-------- THE DATA

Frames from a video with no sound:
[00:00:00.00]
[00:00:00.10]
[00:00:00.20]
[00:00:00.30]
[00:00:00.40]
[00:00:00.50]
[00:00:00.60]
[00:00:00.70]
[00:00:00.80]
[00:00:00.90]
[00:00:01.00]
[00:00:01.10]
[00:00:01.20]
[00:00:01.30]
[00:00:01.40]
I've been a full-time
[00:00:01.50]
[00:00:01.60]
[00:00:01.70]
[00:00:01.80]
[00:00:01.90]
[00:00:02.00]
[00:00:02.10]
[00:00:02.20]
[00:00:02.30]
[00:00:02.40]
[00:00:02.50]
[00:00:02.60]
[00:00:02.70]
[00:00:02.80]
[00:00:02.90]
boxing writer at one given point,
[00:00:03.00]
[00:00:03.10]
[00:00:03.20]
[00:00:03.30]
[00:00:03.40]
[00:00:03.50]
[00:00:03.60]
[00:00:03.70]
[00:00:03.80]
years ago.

----------------
-------- THE DATA

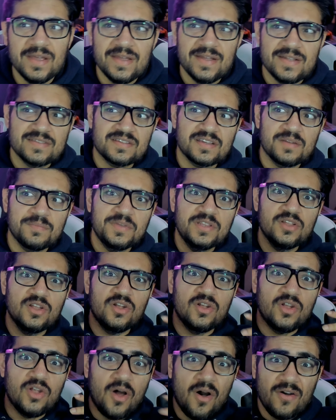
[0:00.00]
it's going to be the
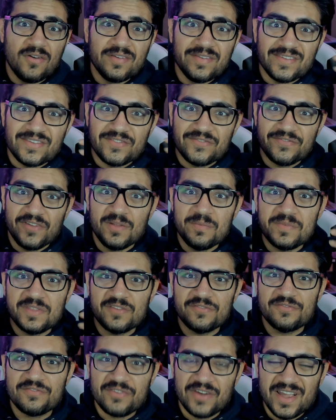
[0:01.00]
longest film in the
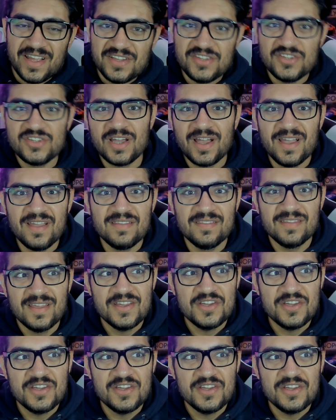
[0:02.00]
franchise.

----------------
-------- THE DATA

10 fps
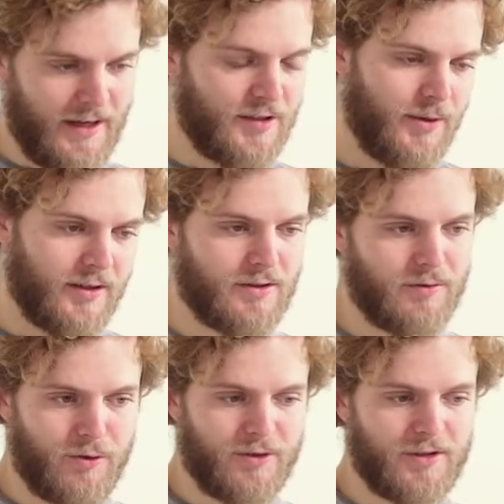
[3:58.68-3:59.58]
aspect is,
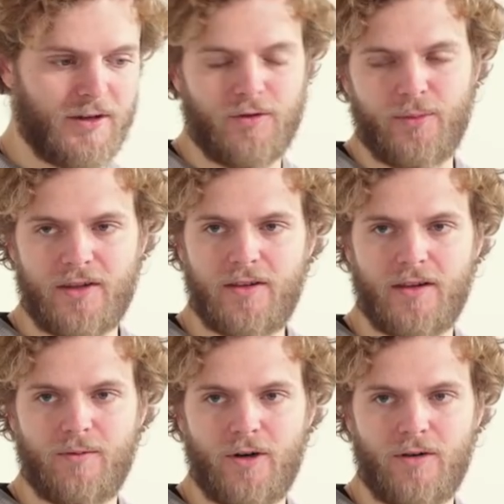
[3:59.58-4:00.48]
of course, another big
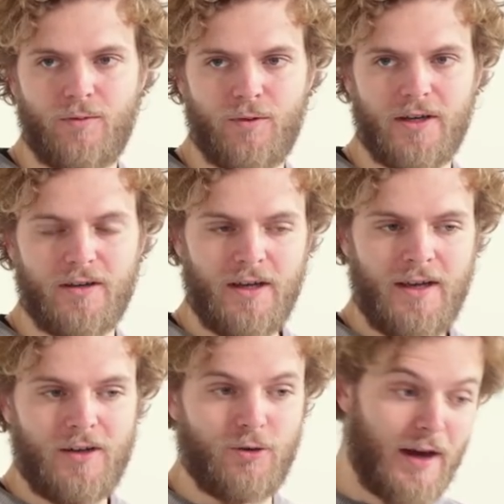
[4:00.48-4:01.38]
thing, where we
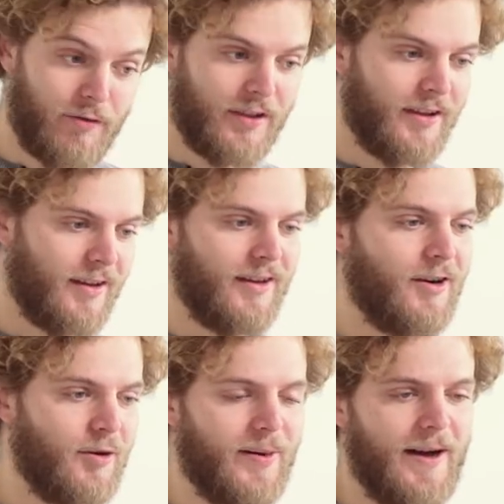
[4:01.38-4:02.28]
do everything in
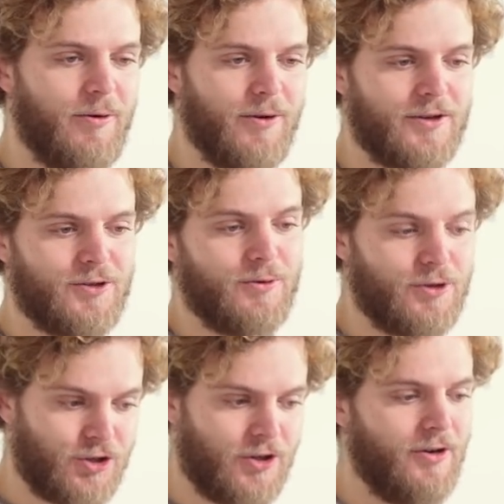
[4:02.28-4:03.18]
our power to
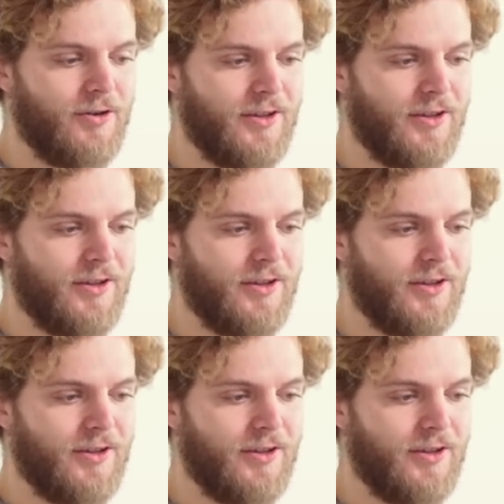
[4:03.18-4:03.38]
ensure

----------------

__WHAT THIS TASK INVOLVES__.
Write out exactly the lines above between the line with "Frames from a" and the line with "[00:00:02.80]", inclusive, and nothing beyond them.

__COMPLETED TASK__.
Frames from a video with no sound:
[00:00:00.00]
[00:00:00.10]
[00:00:00.20]
[00:00:00.30]
[00:00:00.40]
[00:00:00.50]
[00:00:00.60]
[00:00:00.70]
[00:00:00.80]
[00:00:00.90]
[00:00:01.00]
[00:00:01.10]
[00:00:01.20]
[00:00:01.30]
[00:00:01.40]
I've been a full-time
[00:00:01.50]
[00:00:01.60]
[00:00:01.70]
[00:00:01.80]
[00:00:01.90]
[00:00:02.00]
[00:00:02.10]
[00:00:02.20]
[00:00:02.30]
[00:00:02.40]
[00:00:02.50]
[00:00:02.60]
[00:00:02.70]
[00:00:02.80]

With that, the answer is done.